> [AIM OF THE EXERCISE] Write out the records in full, exactly as given, but without the images.

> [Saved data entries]

▼

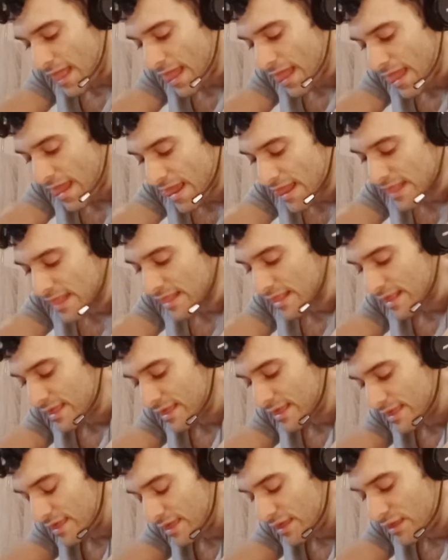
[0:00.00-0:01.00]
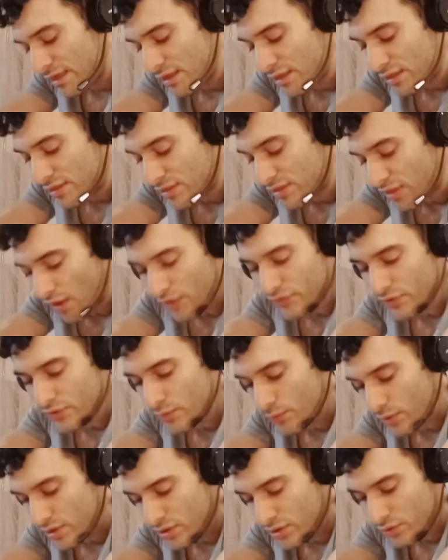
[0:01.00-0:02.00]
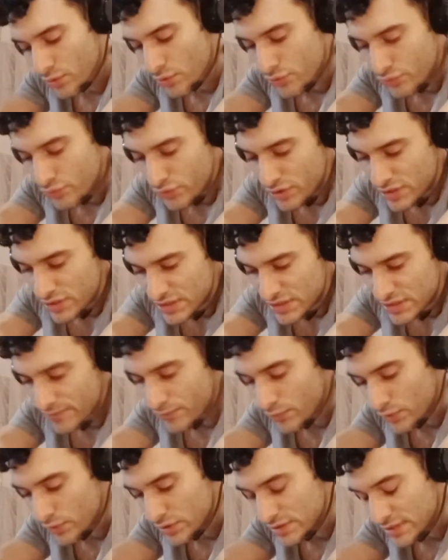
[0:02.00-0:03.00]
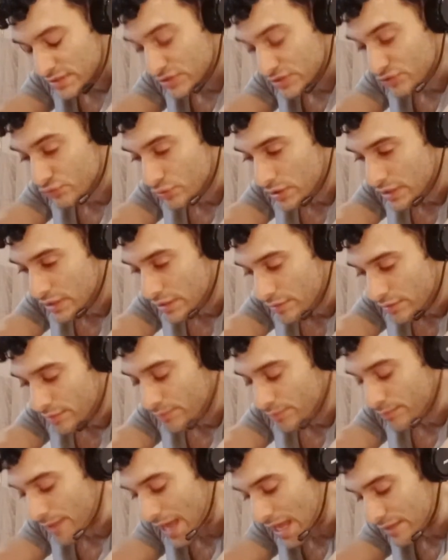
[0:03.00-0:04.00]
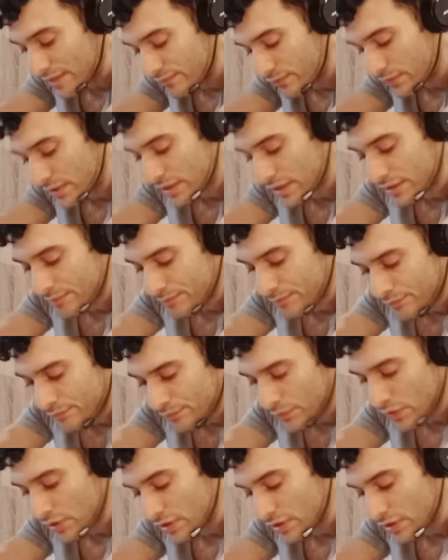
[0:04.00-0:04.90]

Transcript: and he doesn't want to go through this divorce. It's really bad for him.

▲

> [RESULT OF THIS TASK]
[0:00.00-0:01.00]
[0:01.00-0:02.00]
[0:02.00-0:03.00]
[0:03.00-0:04.00]
[0:04.00-0:04.90]

Transcript: and he doesn't want to go through this divorce. It's really bad for him.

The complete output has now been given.